Javed Khan vs. State (2017 SCMR 524)

an identification parade is required (and in-court identification is insufficient) whenever a witness saw the culprit only fleetingly, and such parade is unsafe if the accused was shown to the witness before the procedure began and if the Magistrate did not certify that others in the parade were of similar appearance.

The accused was convicted and sentenced to death under PPC 392. The Lahore High Court converted the conviction to PPC 394 read with section 34, and commuted the sentence to 10 years’ rigorous imprisonment. The victim was shot in a general store. A group of witnesses (including his son) heard the gun shot and rushed over just in time to see the assailants fleeing on motorcycles. The complainant son did not provide descriptions of the assailants in the FIR or in his statements recorded under Cr.P.C. 161. Thus there was no benchmark against which to test whether the accused questioned over a year after the crime were the true culprits.

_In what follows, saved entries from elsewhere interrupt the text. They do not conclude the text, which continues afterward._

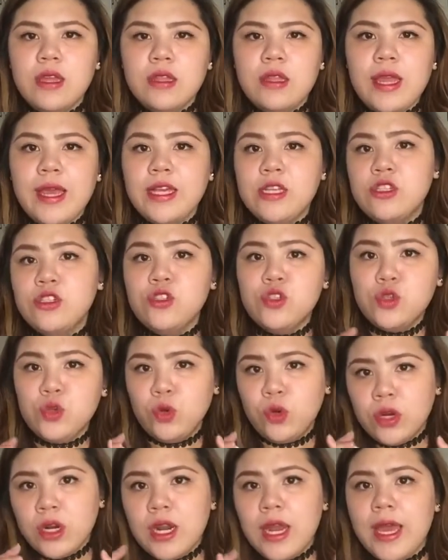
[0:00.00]

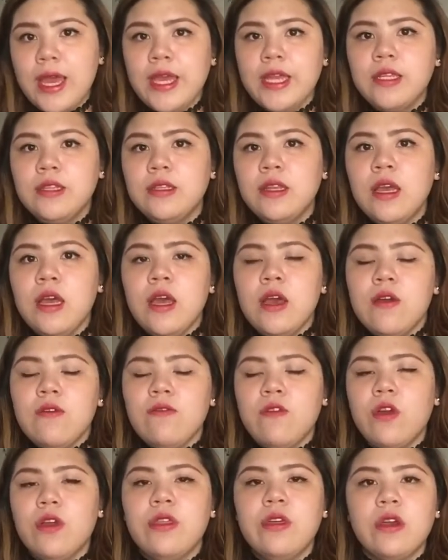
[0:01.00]
texture and
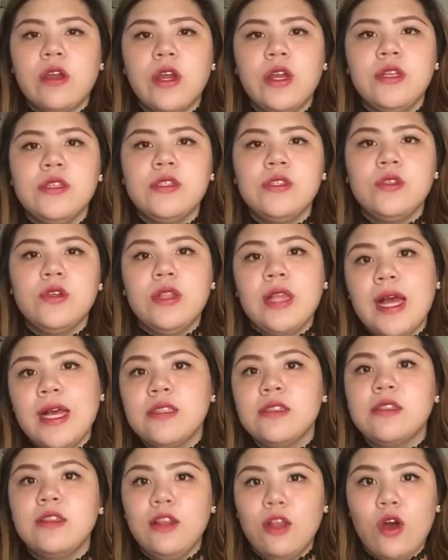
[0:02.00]
for the curls to
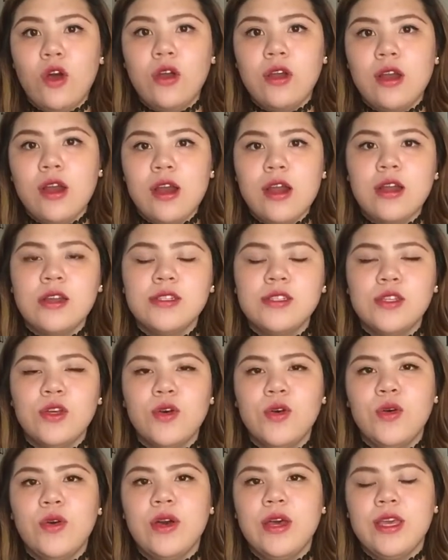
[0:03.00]
last longer. So,
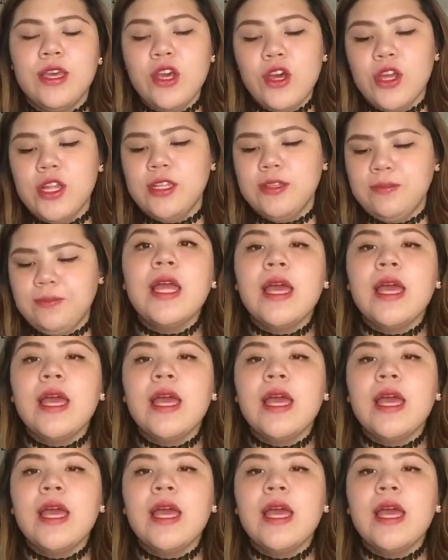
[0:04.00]
yun.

The accused were identified by a witness at an identification parade over a year after the alleged crime. The parade itself was flawed as the accused was shown to the witnesses before the procedure began, and because the Magistrate failed to certify that the other people in the parade were of similar age, height, build and colouring. Subsequent in-court identification of the accused by witnesses was inconsequential, because an identity parade is required whenever the witness saw the culprit only fleetingly. The identification was thus discredited and accused was acquitted.